Write out the entries below once more, exactly, with the pictures left out.

- - - - -

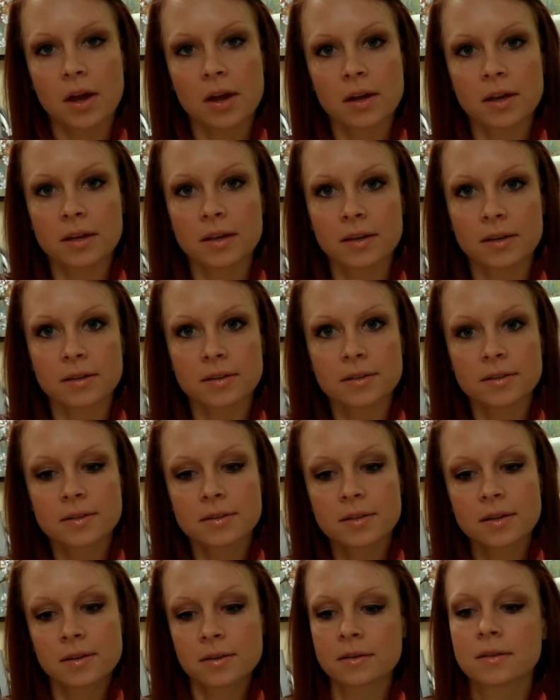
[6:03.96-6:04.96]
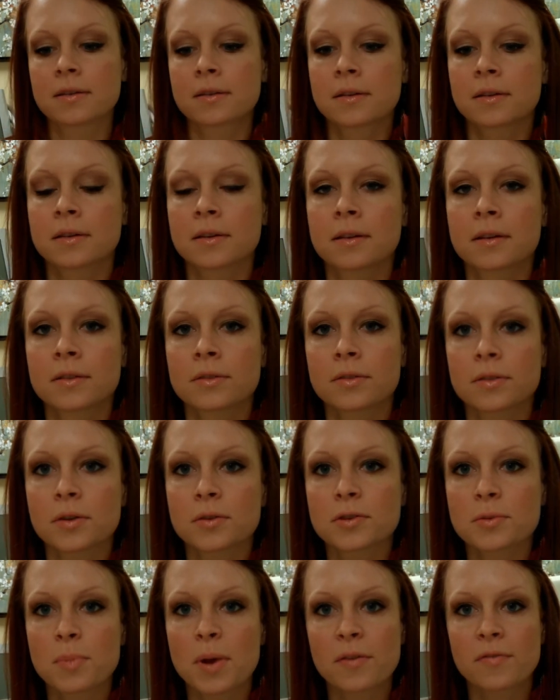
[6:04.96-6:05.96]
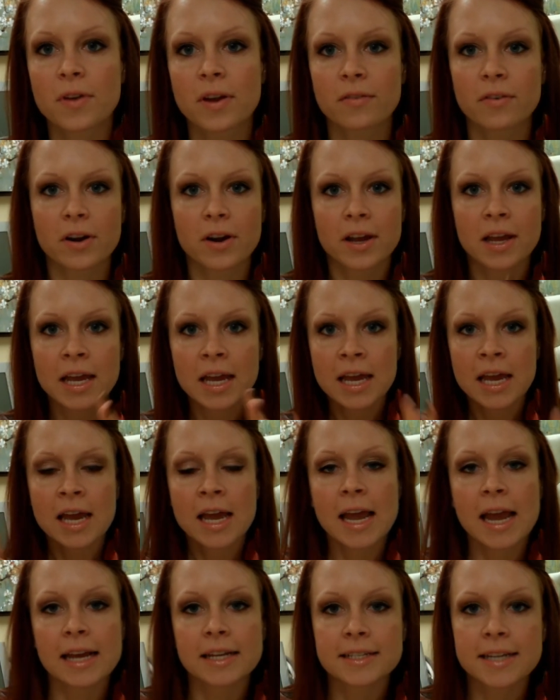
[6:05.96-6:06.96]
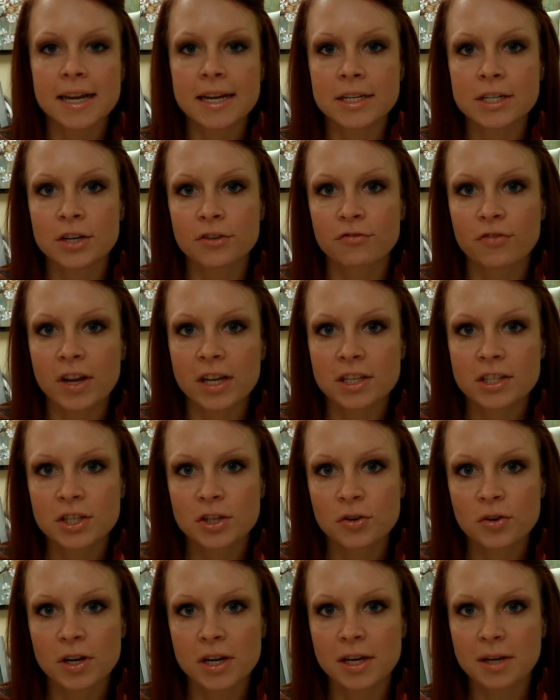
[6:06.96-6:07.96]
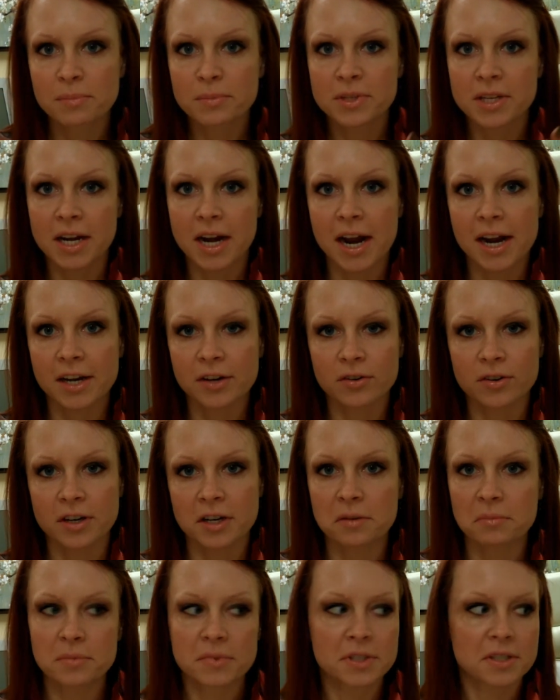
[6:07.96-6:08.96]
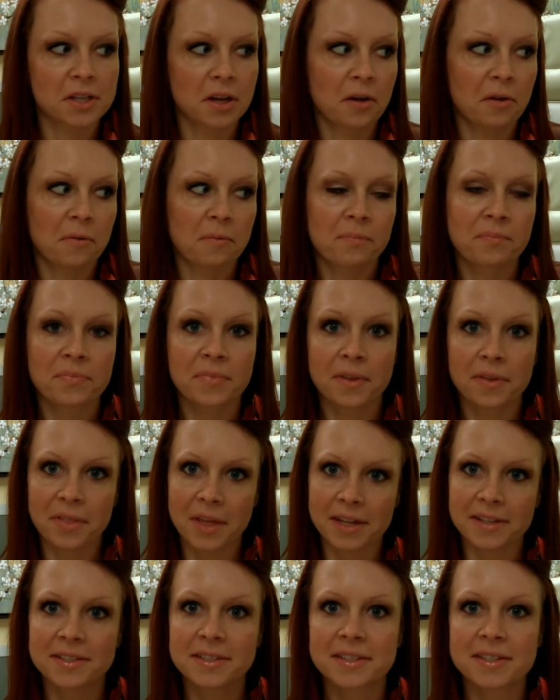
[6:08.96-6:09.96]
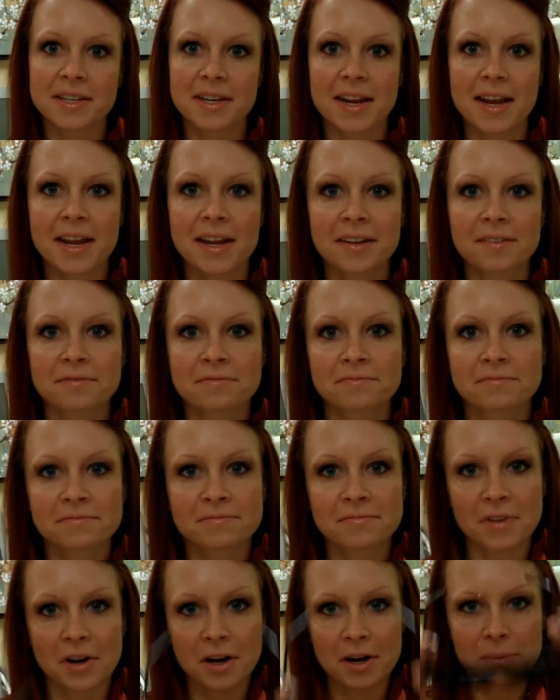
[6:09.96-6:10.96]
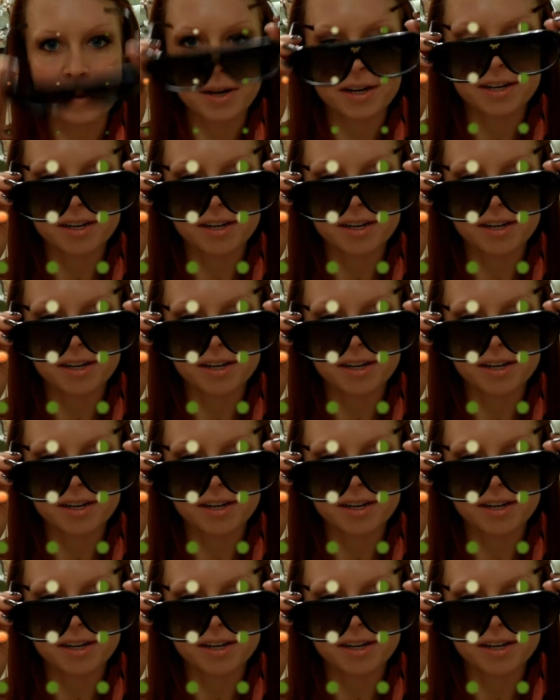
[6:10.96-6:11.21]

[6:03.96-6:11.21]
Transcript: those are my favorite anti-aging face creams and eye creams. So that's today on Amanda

- - - - -

▸ **Worked solution**
[6:03.96-6:04.96]
[6:04.96-6:05.96]
[6:05.96-6:06.96]
[6:06.96-6:07.96]
[6:07.96-6:08.96]
[6:08.96-6:09.96]
[6:09.96-6:10.96]
[6:10.96-6:11.21]

[6:03.96-6:11.21]
Transcript: those are my favorite anti-aging face creams and eye creams. So that's today on Amanda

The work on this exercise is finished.